◆ Extracted records ◆
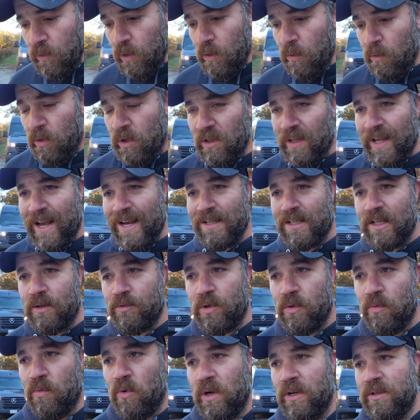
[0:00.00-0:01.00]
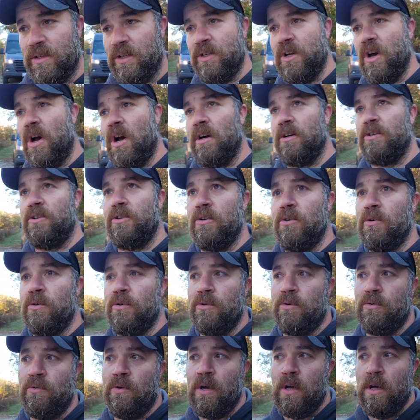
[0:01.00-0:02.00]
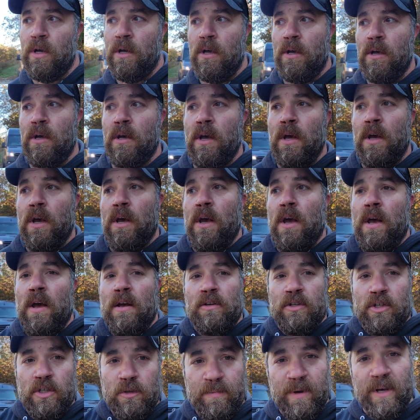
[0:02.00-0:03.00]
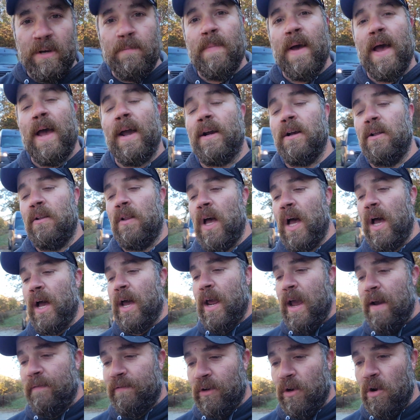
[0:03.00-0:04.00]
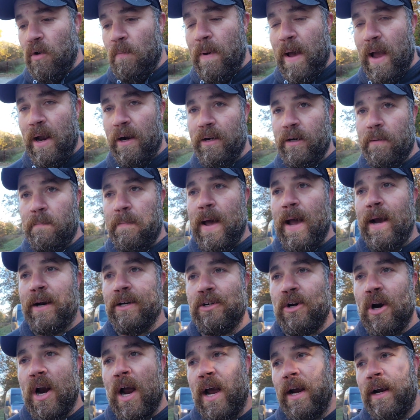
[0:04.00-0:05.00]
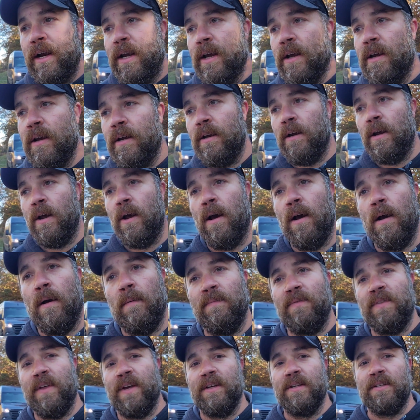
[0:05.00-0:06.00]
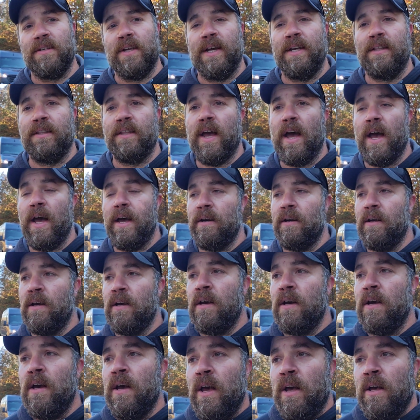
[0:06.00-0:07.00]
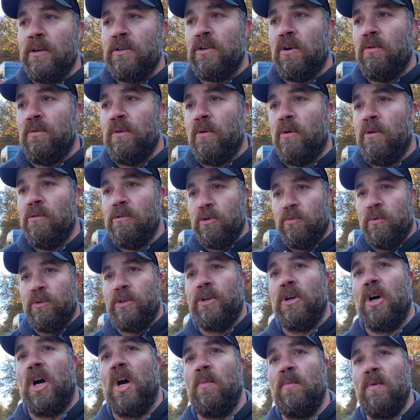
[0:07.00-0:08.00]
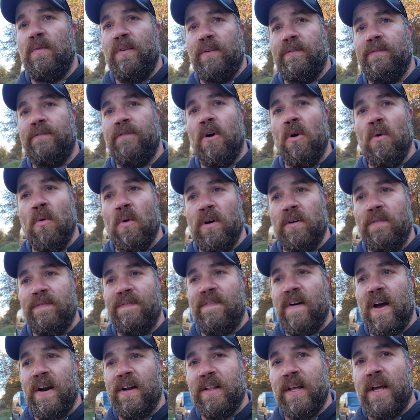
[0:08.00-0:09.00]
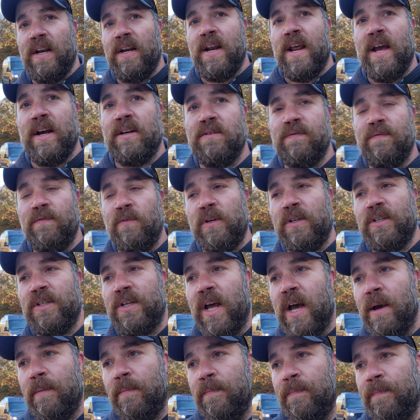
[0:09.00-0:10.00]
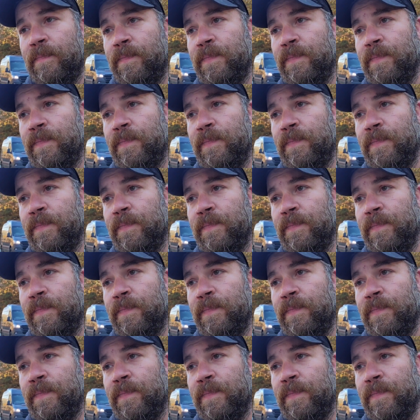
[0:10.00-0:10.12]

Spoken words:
One of the last things we want is the dog to spin back a lot, have to go back on the backtrack, things like that. So we always want the dog moving forward, finding that next footstep.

◆ Requirement ◆
Print the lines from the line containing "[0:01.00-0:02.00]" through the last line of the listing, exactly as they stand, and leave any pictures out.

◆ Response area ◆
[0:01.00-0:02.00]
[0:02.00-0:03.00]
[0:03.00-0:04.00]
[0:04.00-0:05.00]
[0:05.00-0:06.00]
[0:06.00-0:07.00]
[0:07.00-0:08.00]
[0:08.00-0:09.00]
[0:09.00-0:10.00]
[0:10.00-0:10.12]

Spoken words:
One of the last things we want is the dog to spin back a lot, have to go back on the backtrack, things like that. So we always want the dog moving forward, finding that next footstep.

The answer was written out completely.